■ Extracted records:
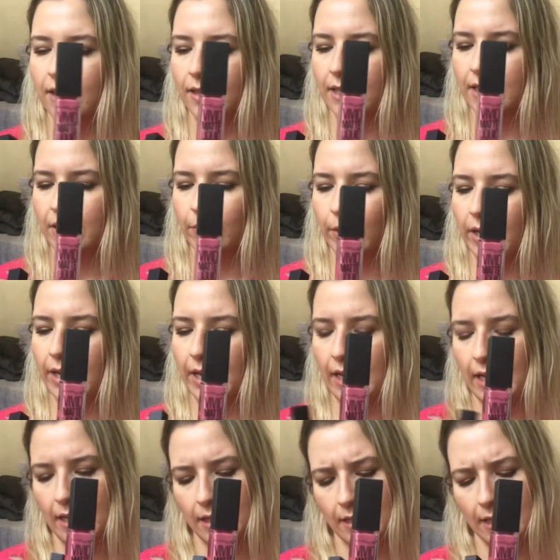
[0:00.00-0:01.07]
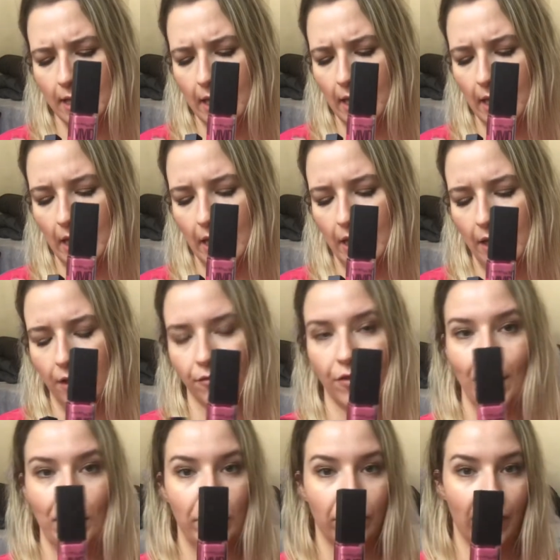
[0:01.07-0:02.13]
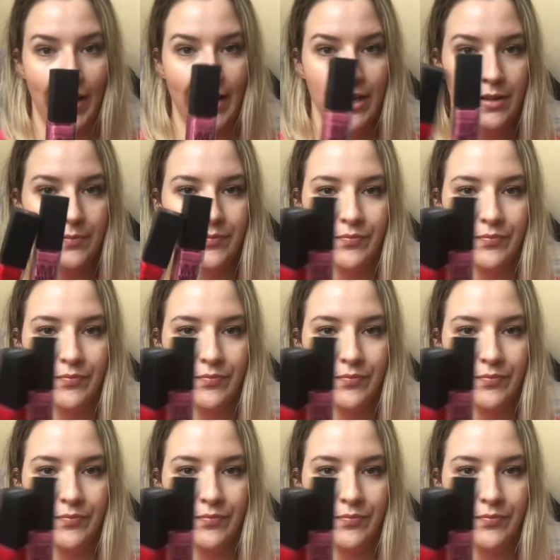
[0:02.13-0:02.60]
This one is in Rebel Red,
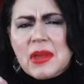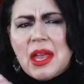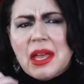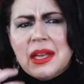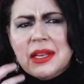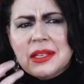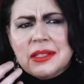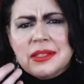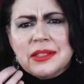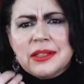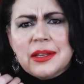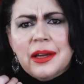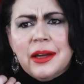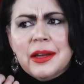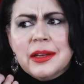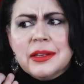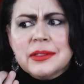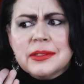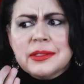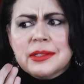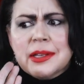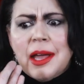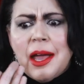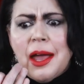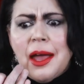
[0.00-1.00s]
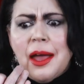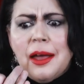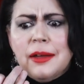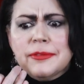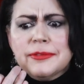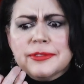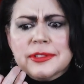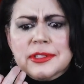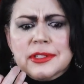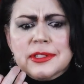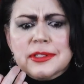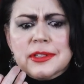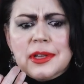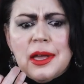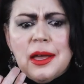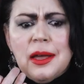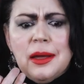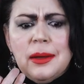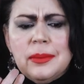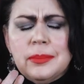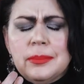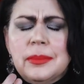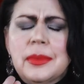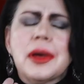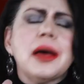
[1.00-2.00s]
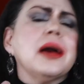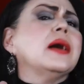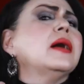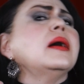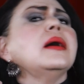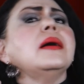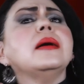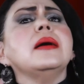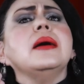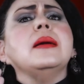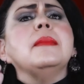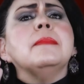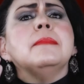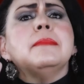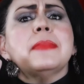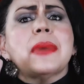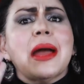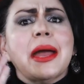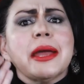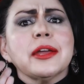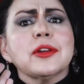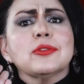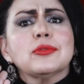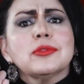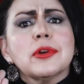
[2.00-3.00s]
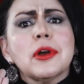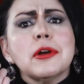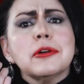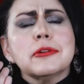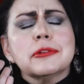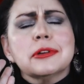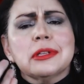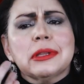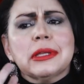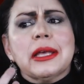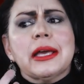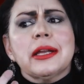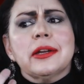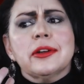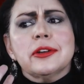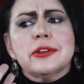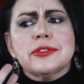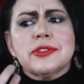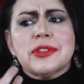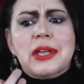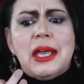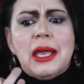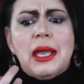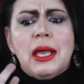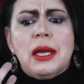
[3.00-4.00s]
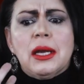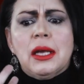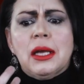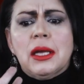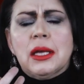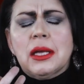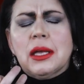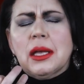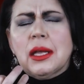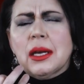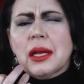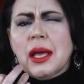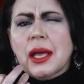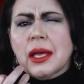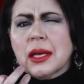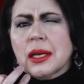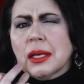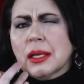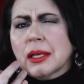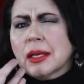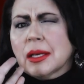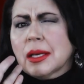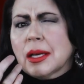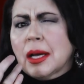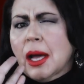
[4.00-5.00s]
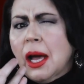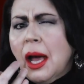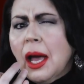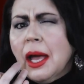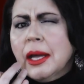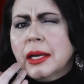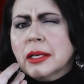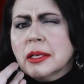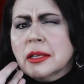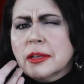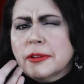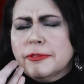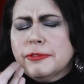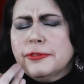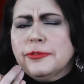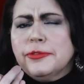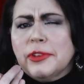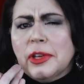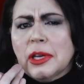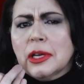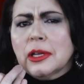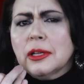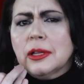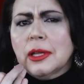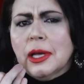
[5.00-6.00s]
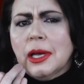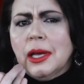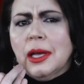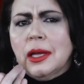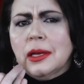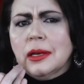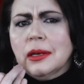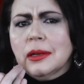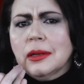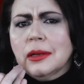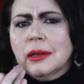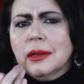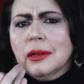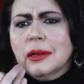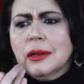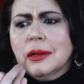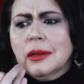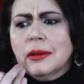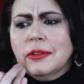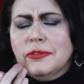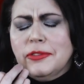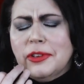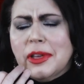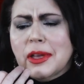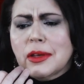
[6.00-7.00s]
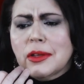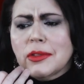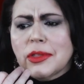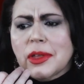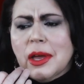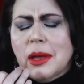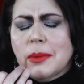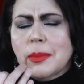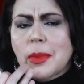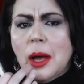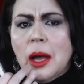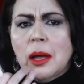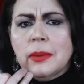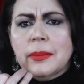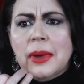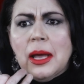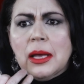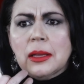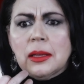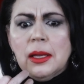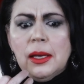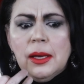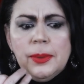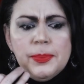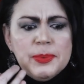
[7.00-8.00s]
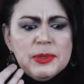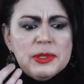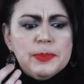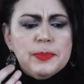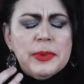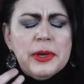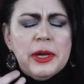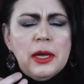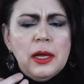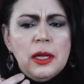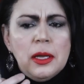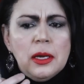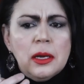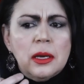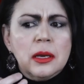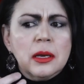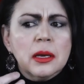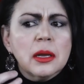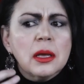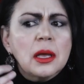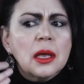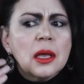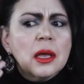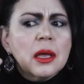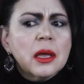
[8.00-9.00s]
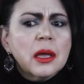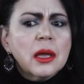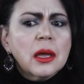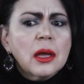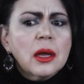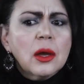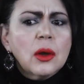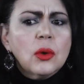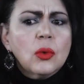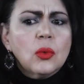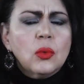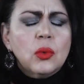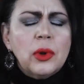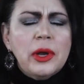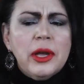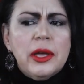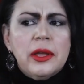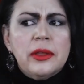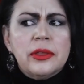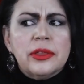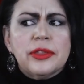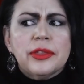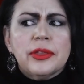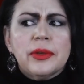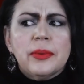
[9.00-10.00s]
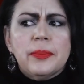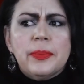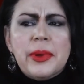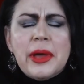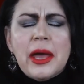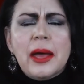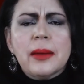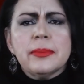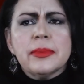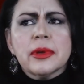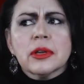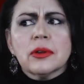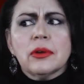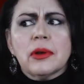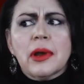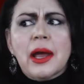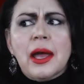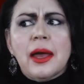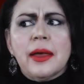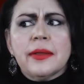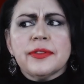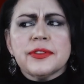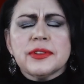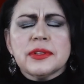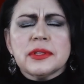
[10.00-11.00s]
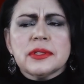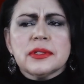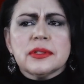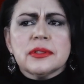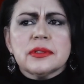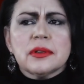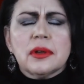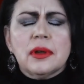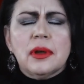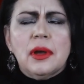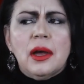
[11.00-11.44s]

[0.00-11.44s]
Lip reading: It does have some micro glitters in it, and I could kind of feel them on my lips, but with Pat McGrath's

■ Exercise directions: Give every entry again verbatim, with no pictures.

■ Result of this exercise:
[0:00.00-0:01.07]
[0:01.07-0:02.13]
[0:02.13-0:02.60]
This one is in Rebel Red,
[0.00-1.00s]
[1.00-2.00s]
[2.00-3.00s]
[3.00-4.00s]
[4.00-5.00s]
[5.00-6.00s]
[6.00-7.00s]
[7.00-8.00s]
[8.00-9.00s]
[9.00-10.00s]
[10.00-11.00s]
[11.00-11.44s]

[0.00-11.44s]
Lip reading: It does have some micro glitters in it, and I could kind of feel them on my lips, but with Pat McGrath's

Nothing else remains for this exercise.